Shrimp with Feta

The sprinkle of calorie-free sweetener helps round out the flavors in this dish by balancing the acidity of the tomatoes and the saltiness of the cheese. It's the same reason Italian grandmothers add a pinch of sugar to their tomato sauces.

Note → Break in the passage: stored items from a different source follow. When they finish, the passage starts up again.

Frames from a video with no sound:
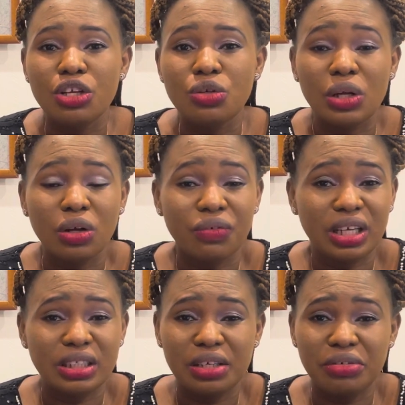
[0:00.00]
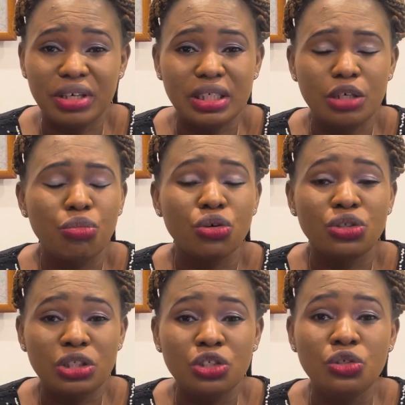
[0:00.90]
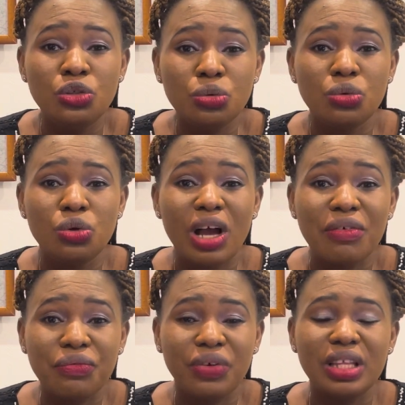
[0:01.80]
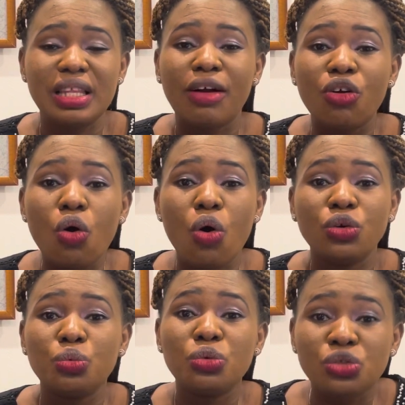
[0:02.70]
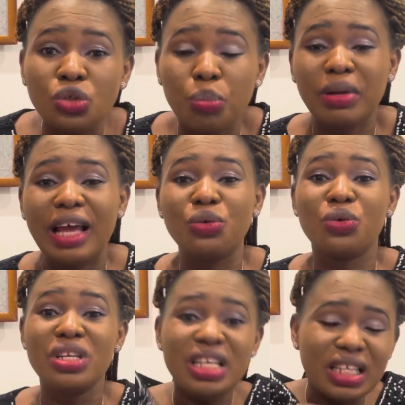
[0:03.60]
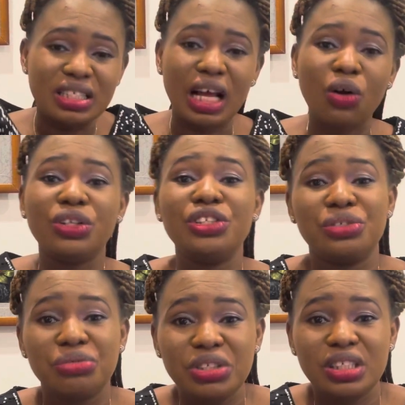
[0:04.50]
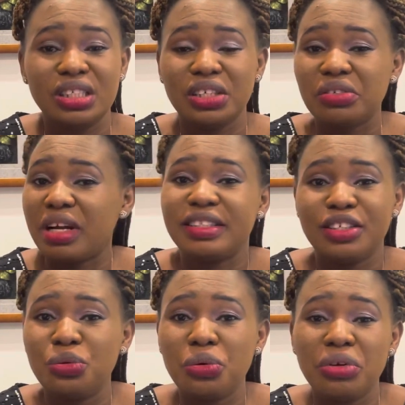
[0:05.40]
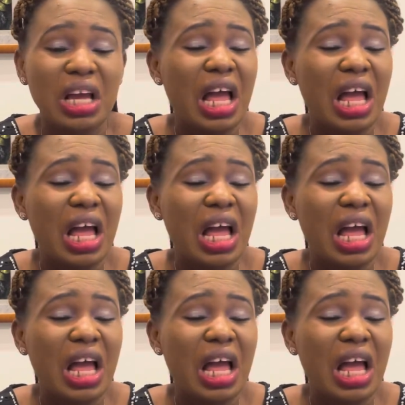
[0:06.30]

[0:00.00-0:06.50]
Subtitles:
you're not financially ready, but you have faith that God will supply your needs according to his riches in Christ in glory.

Yield: 4 servings (serving size: 1 gratin dish)
Recipe from Oxmoor House

More From Oxmoor House

Nutritional Information

Amount per serving
  • Calories: 237
  • Calories from fat: 0.0%
  • Fat: 8g
  • Saturated fat: 3.8g
  • Monounsaturated fat: 0.0g
  • Polyunsaturated fat: 0.0g
  • Protein: 30.5g
  • Carbohydrate: 10.3g
  • Fiber: 2.7g
  • Cholesterol: 213mg
  • Iron: 4.3mg
  • Sodium: 561mg
  • Calcium: 224mg

Ingredients

  • 1 teaspoon olive oil
  • 1 1/2 pounds large shrimp, peeled and deveined
  • 1 cup sliced green onions
  • 4 garlic cloves, minced
  • 1 (14.5-ounce) can diced tomatoes, undrained
  • 1 teaspoon dried oregano
  • 1 teaspoon dried basil
  • 1/4 teaspoon ground red pepper
  • 3/4 cup (3 ounces) crumbled feta cheese

Preparation

  1. 1. Preheat broiler.
  2. 2. Heat oil in a large nonstick skillet over medium-high heat until hot. Add shrimp; cook, stirring constantly, 3 minutes or until done. Divide shrimp evenly among 4 individual gratin dishes; set aside.
  3. 3. Return pan to medium-high heat. Add green onions and garlic; cook, stirring constantly, 1 minute. Add tomatoes, oregano, basil, sweetener, and red pepper; cook 3 minutes or until liquid almost evaporates. Spoon tomato mixture evenly over shrimp, and sprinkle with cheese.
  4. 4. Broil 5 minutes or until cheese softens (cheese will not melt).